When you need to raise large amounts of money, it is useful to do something called ‘Donor Segmentation’. Donor segmentation takes your entire pool of active donors and puts them into smaller groups, or segments, based on their level of investment in your organization.
A typical visual representation of donor segmentation is called the donor pyramid. Donors start at the bottom of the pyramid and work their way to the top as they get more committed in their giving.
How to build a pyramid
People start at the bottom of the pyramid when they make their first gift. They might make their first gift in response to a number of different acquisition strategies. Maybe they got one of your acquisition mailings. Perhaps they saw a commercial or billboard. Or a web banner ad caught their attention and they clicked the “Donate Now!” button. Once they have responded, they are now in your donor file and it’s your job to cultivate that relationship further.
Donors move to the second tier when they make their second and successive gifts. Their continued giving may be in respond to a number of your different cultivation strategies. They might be ‘mail responsive’, which means that they’ll give when they get your future mailings. Or they might respond to your annual fund drive, email cultivation, or event fundraising. This stage is known as annual donors because a significant percentage of them can be counted on to make additional gifts to the organization in the future. Cultivating these gifts is part of your donor retention strategy.
The third stage, major giving, means that donors have both the capacity and the interest in making substantially larger gifts to your organization. Remember the pyramid… most people don’t start out as major donors. They might start giving because they liked a mailing that you sent, and continue giving because they got involved as a volunteer. A donor who gives a major gift to an organization will already display a significant level of commitment to the organization. Major gifts are cultivated through person to person contacts and so require a great deal more time and energy. They’re worth it, because the average major gift might be anywhere from 100 to 10,000 times larger than your average gift from the person who is in the second tier.

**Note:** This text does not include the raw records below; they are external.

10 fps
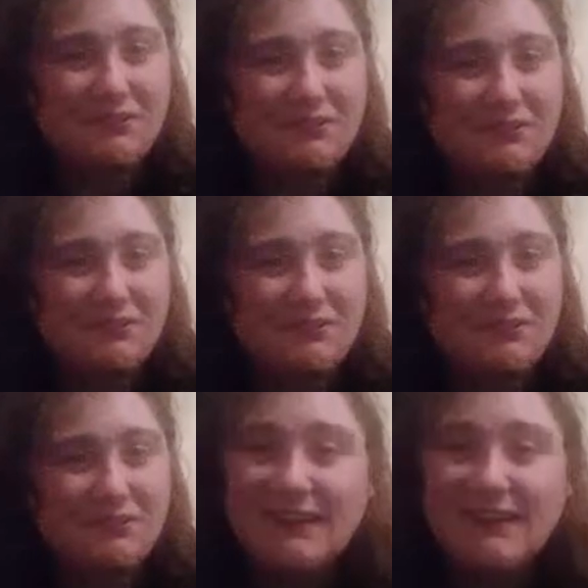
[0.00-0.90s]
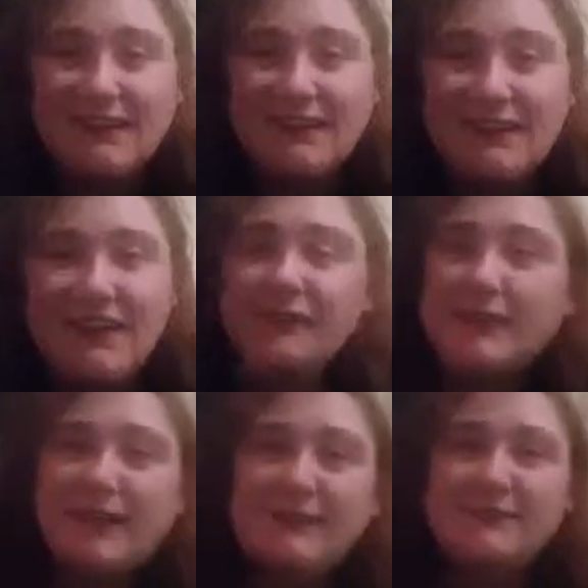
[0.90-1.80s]
Everia.
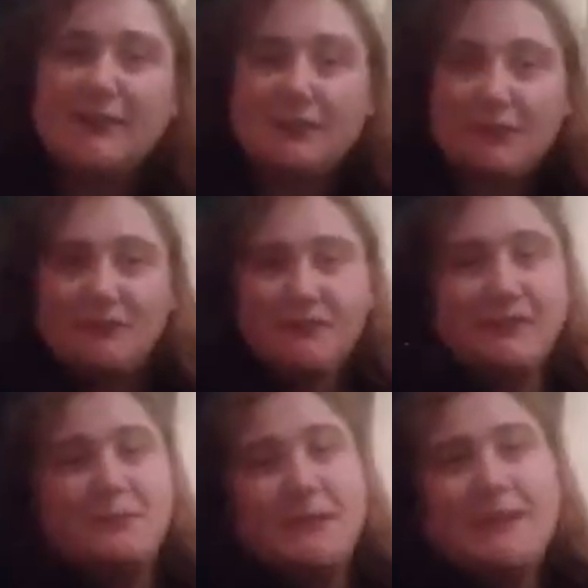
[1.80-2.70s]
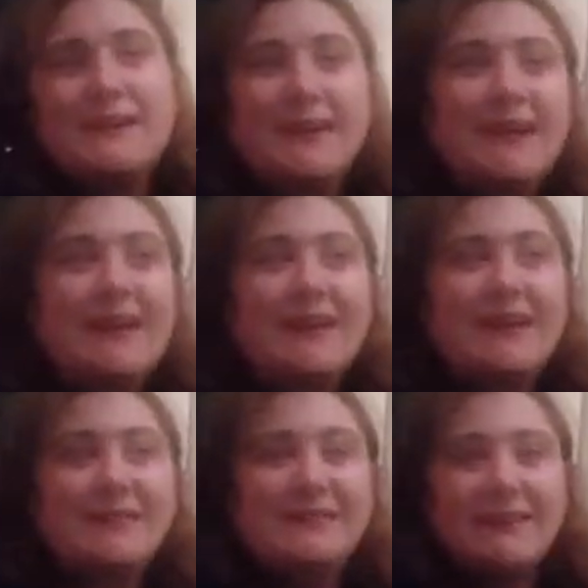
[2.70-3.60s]
Okay, so this week
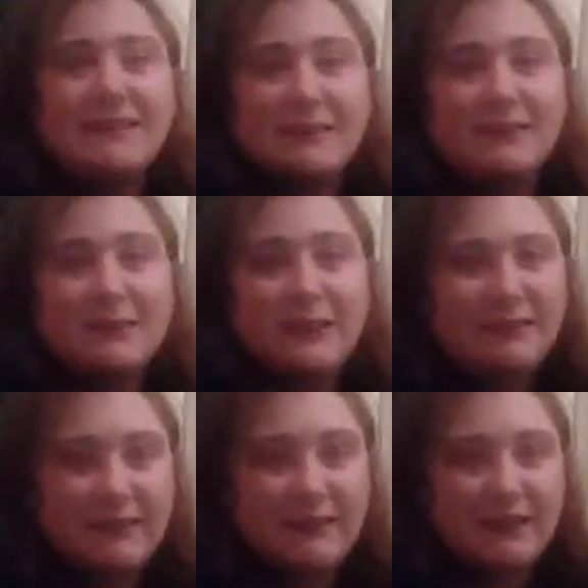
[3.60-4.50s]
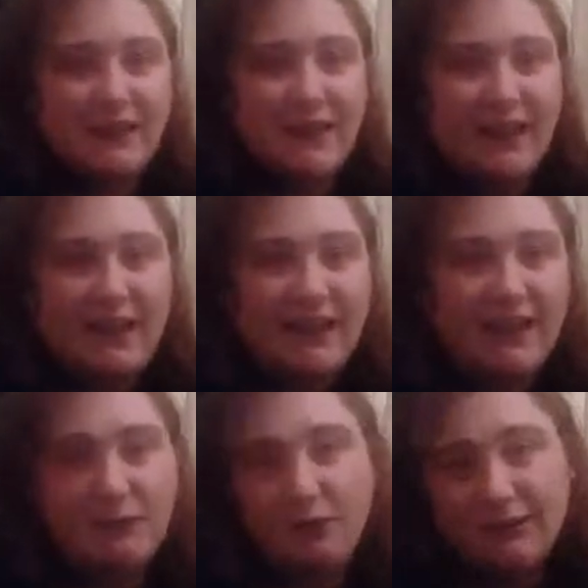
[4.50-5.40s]
is Asexuality
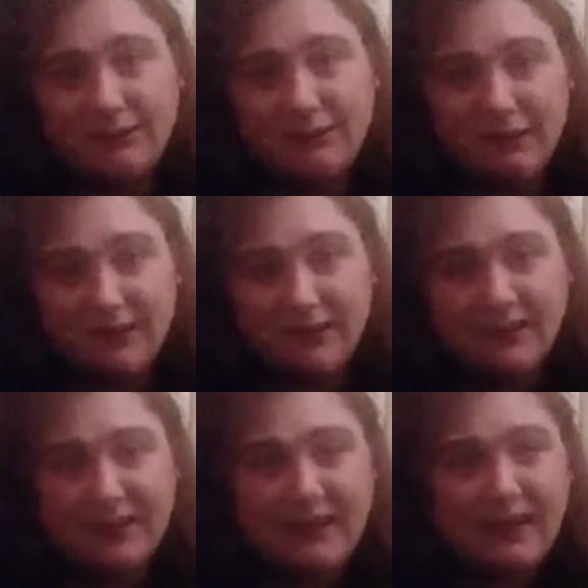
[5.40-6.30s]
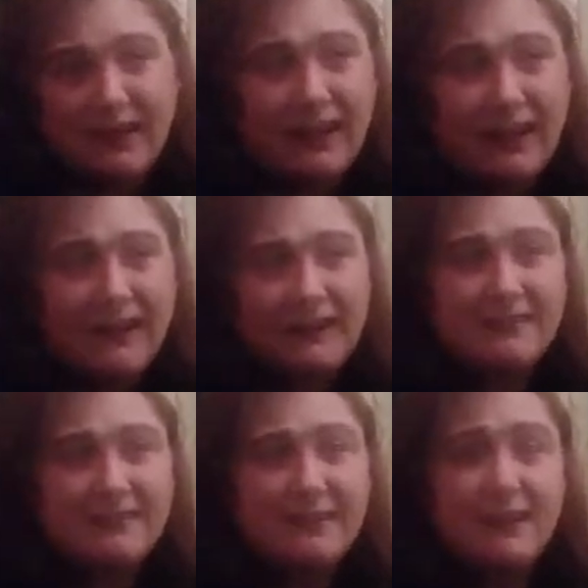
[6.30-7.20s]
Awareness Week,
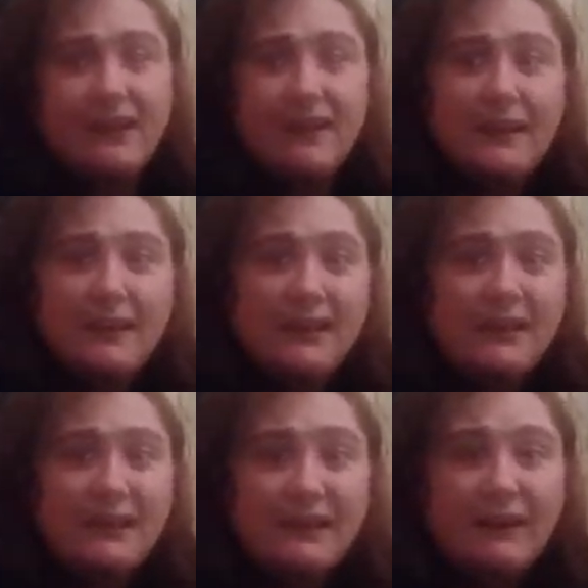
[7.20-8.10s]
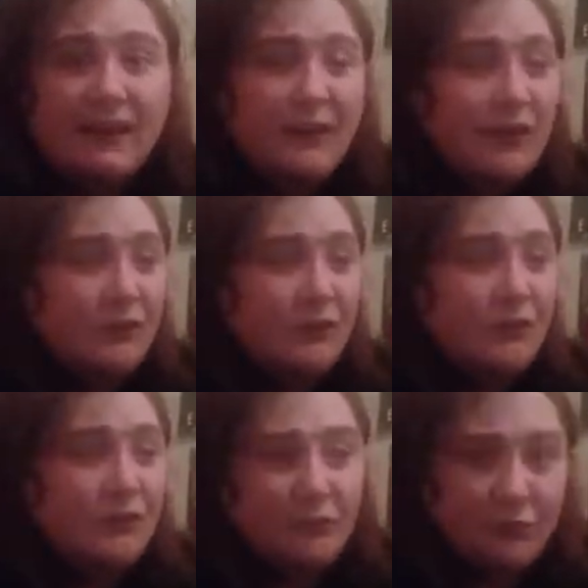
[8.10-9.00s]
and I know I've
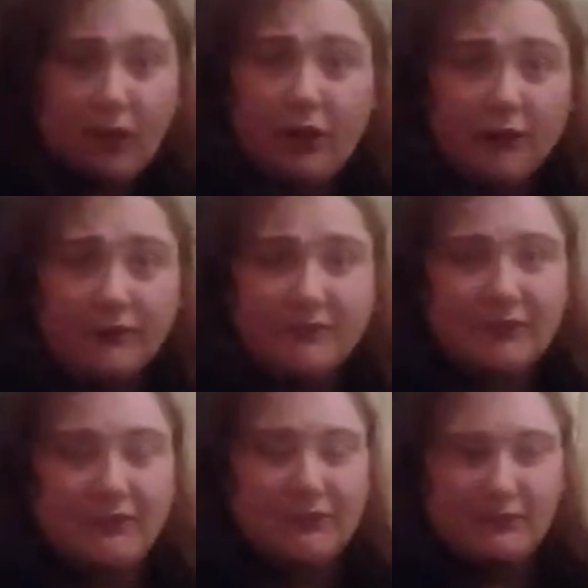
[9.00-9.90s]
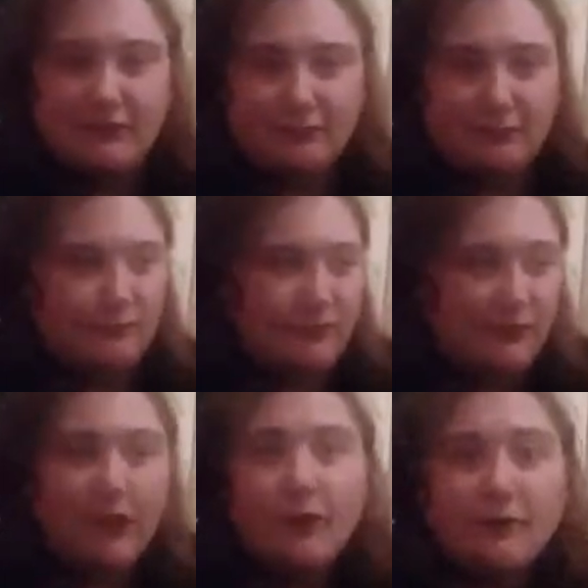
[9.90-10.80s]
done vlogs and
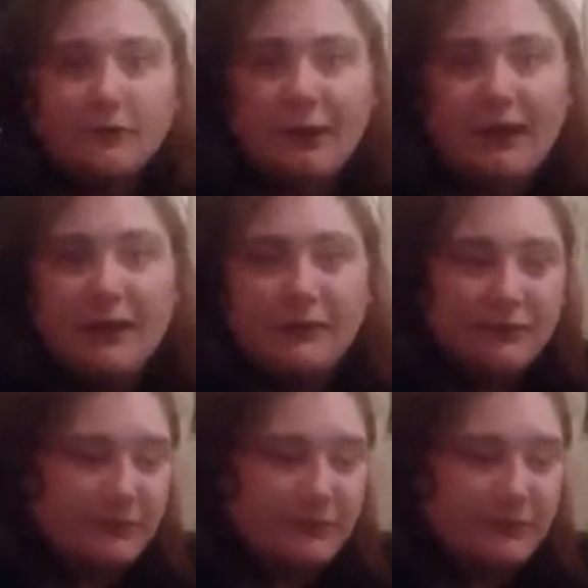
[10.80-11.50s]
videos about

The top of the pyramid signifies estate gifts, also known as planned gifts. You’ll notice that this area is so small that I couldn’t fit all the words in the graphic. These will be fewest in number but largest in impact. These gifts will come from the donor’s estate once they have passed away in the form of a bequest, insurance policy, or other advanced planned giving vehicle. These gifts will often be 10-1,000 times larger than your standard major gift, because the donor is able to give out of their assets rather than their income. A strong planned giving program practically requires a strong major giving program. People will not give you to you from their estate unless they have already come reached a very high level of comfort with and attachment to your mission and organization. While it does occasionally happen that someone who is giving at the annual donor level will leave a planned gift, these kinds of gifts typically only come from people who feel like they’re ‘part of the family.’
When you are looking at your fundraising plan, you need to make sure that you are reaching out to donors at every level of the pyramid. Different kinds of fundraising approaches are appropriate for bringing people into each segment of your donor pyramid and moving them to the next level.
Here are some suggestions of strategies for each level:
New donor strategies – Direct mail acquisition, email acquisition, Television commercials, billboards, telethon, radio ads.
Regular donor strategies – Direct mail cultivation, personal support requests, online recurring donation cultivation, annual fund drive, phone-a-thon.
Major Gifts – Personal solicitation, volunteer solicitation.
Planned Giving – Personal solicitation, Volunteer Solicitation.